▸ Task directions: Exclude the pictures, then copy all remaining records exactly.

▸ Data section:
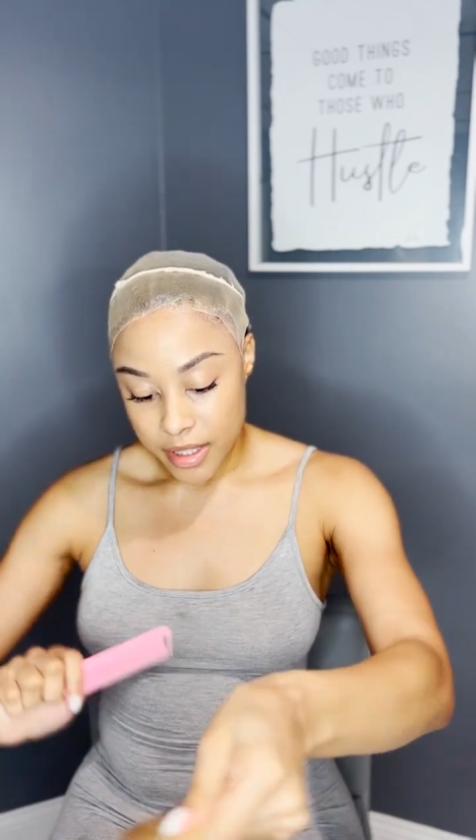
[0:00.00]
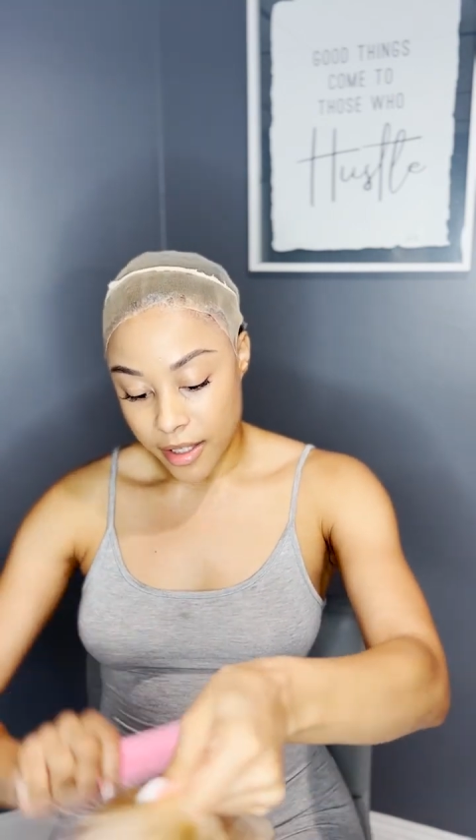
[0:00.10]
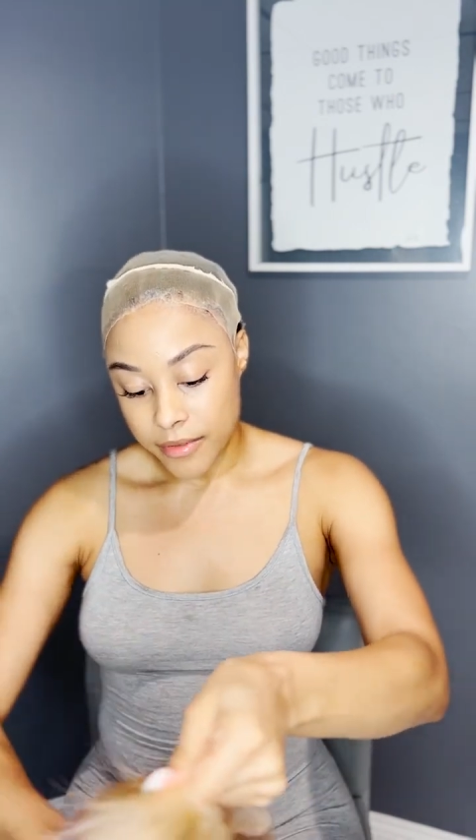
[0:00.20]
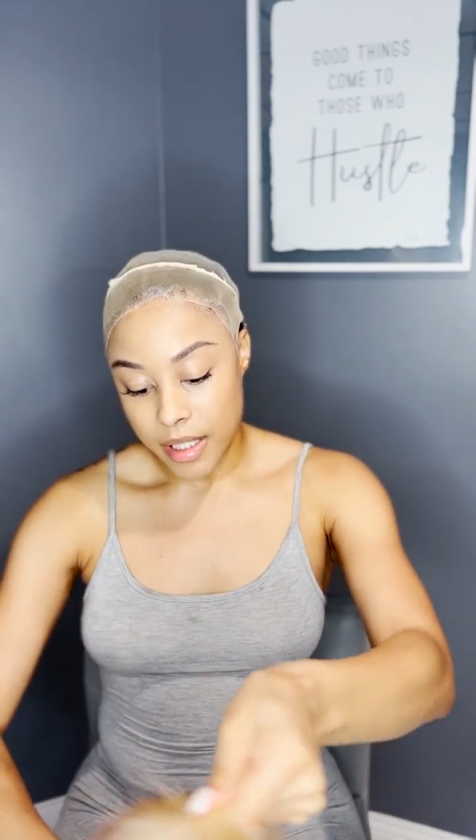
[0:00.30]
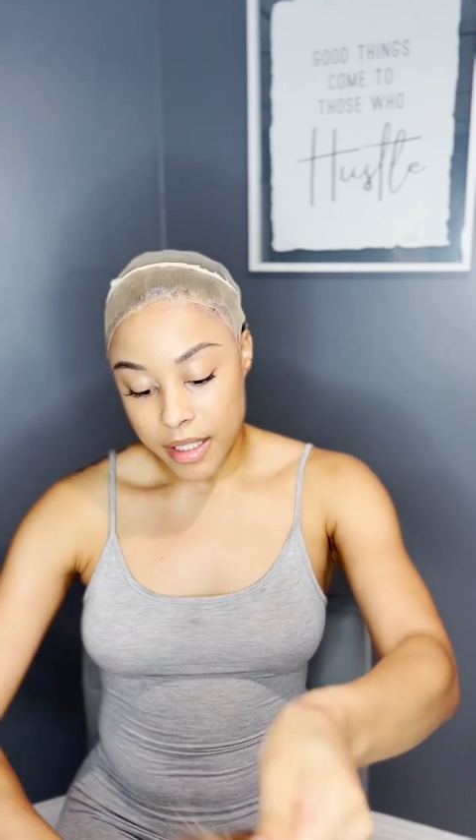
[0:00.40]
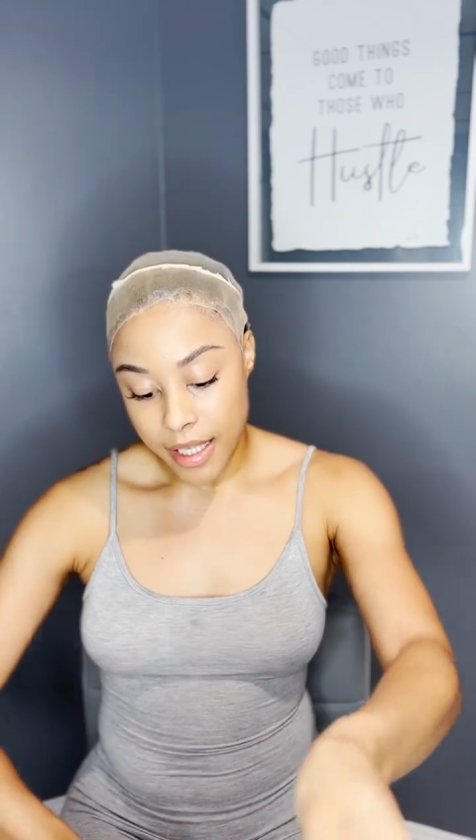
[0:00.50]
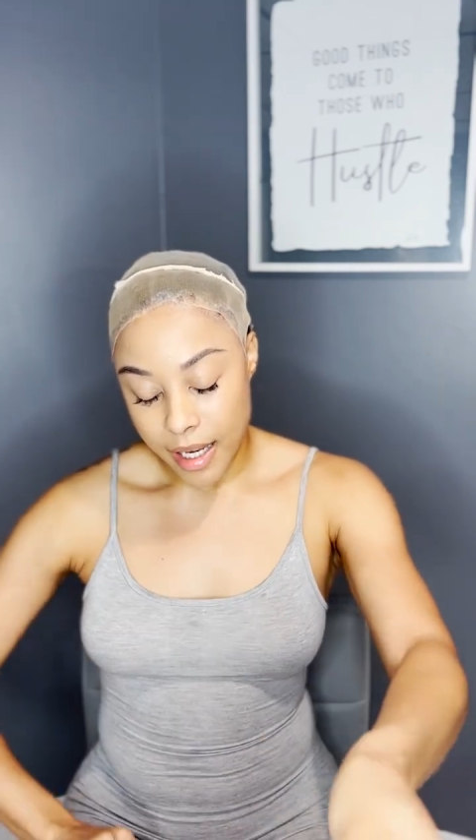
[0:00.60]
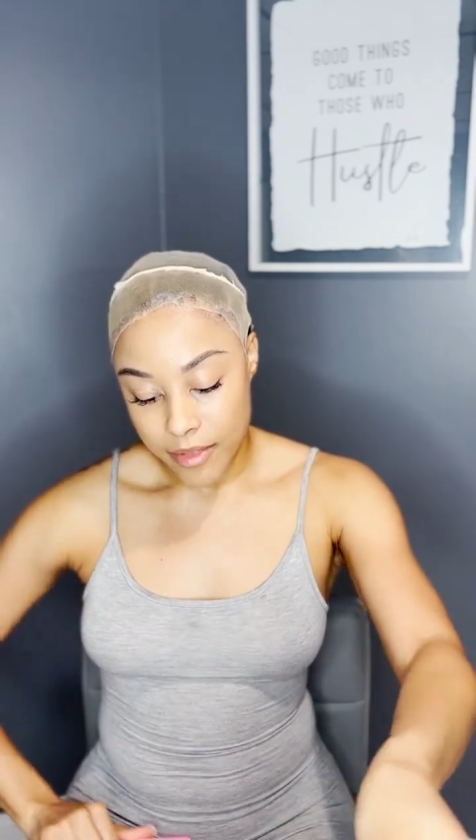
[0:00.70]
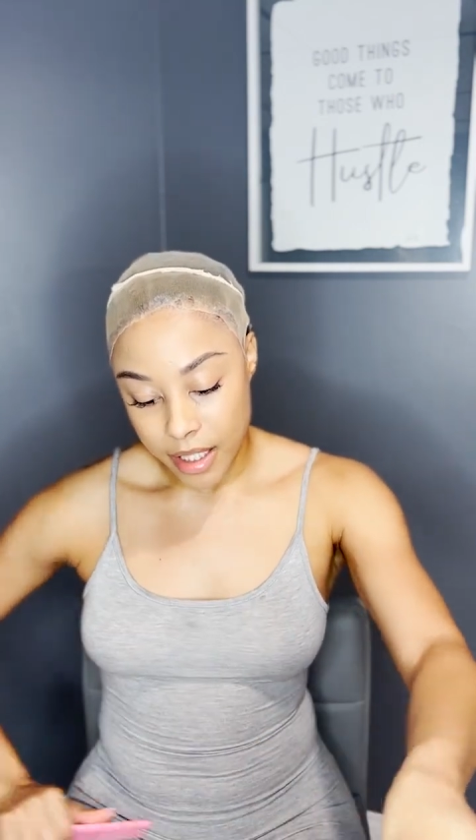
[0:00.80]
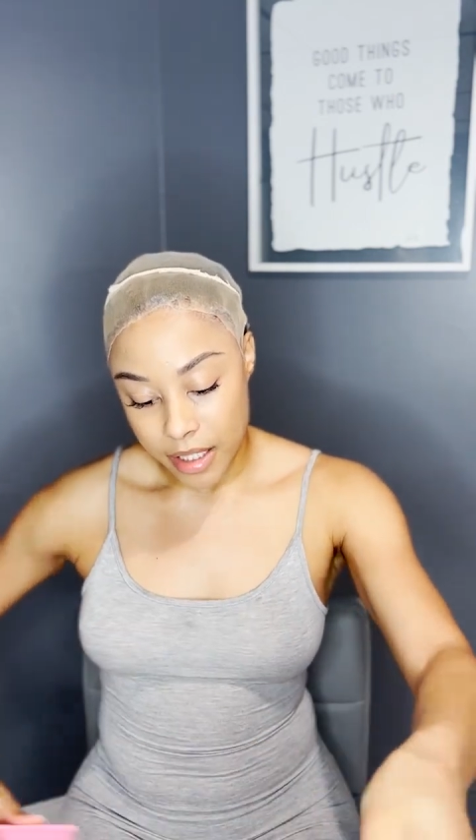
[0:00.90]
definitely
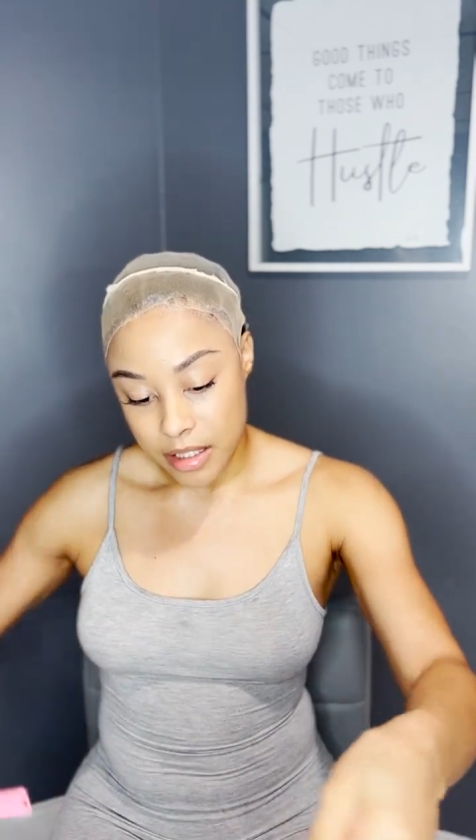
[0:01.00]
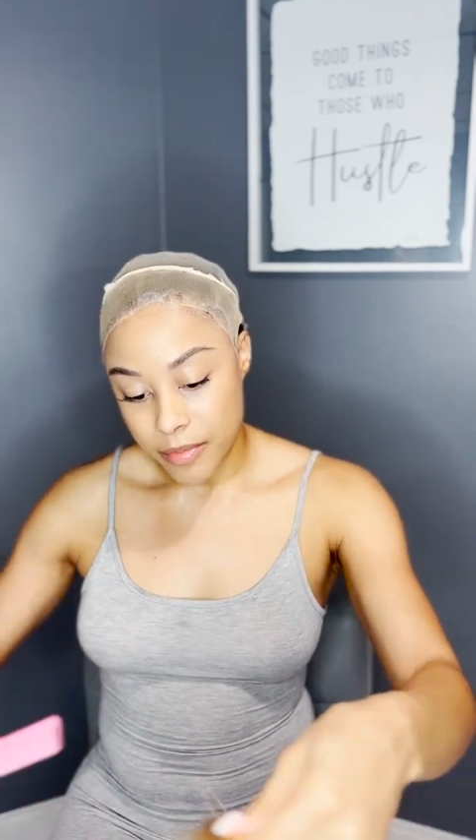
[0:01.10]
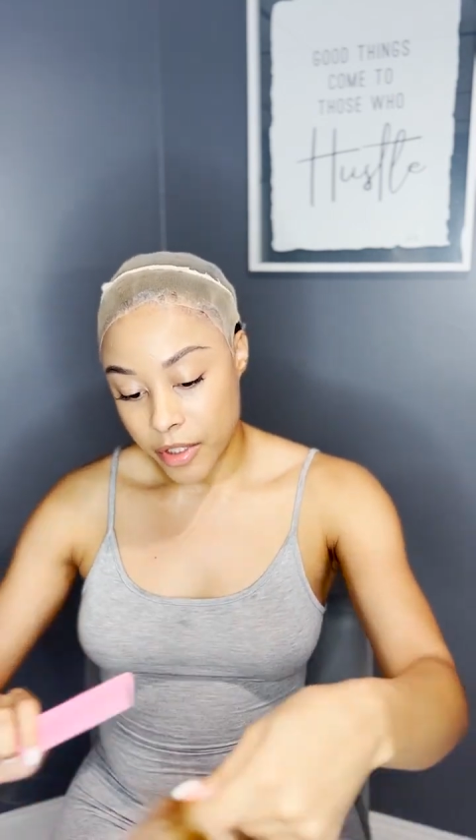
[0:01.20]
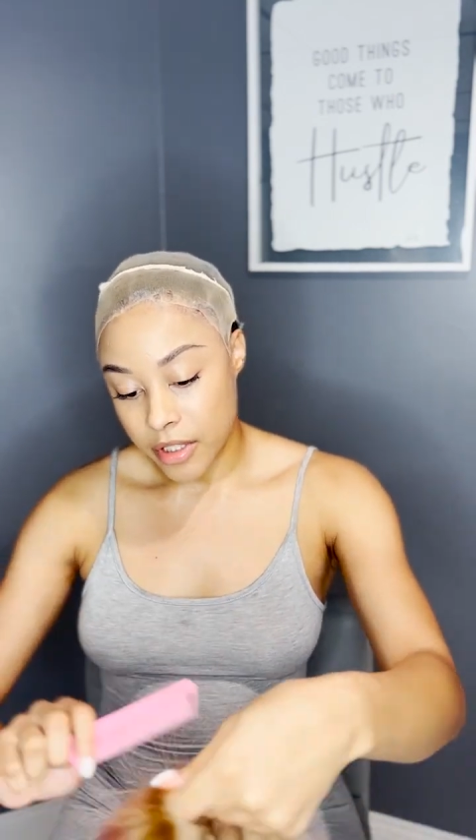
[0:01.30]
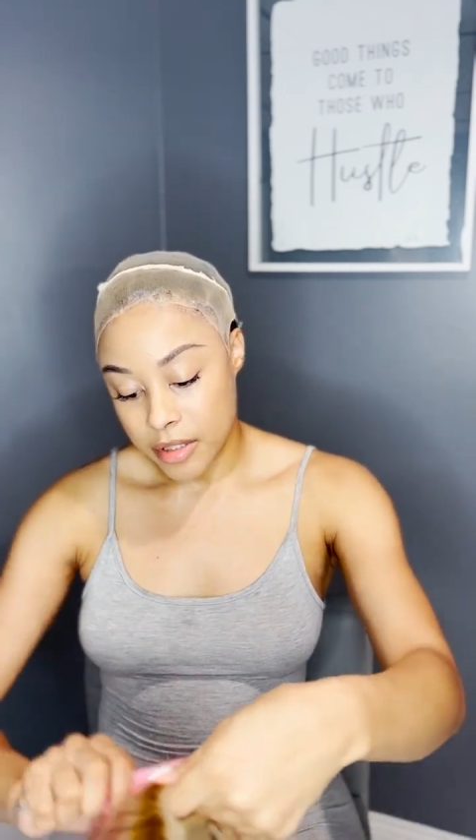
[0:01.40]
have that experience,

▸ Exercise result:
[0:00.00]
[0:00.10]
[0:00.20]
[0:00.30]
[0:00.40]
[0:00.50]
[0:00.60]
[0:00.70]
[0:00.80]
[0:00.90]
definitely
[0:01.00]
[0:01.10]
[0:01.20]
[0:01.30]
[0:01.40]
have that experience,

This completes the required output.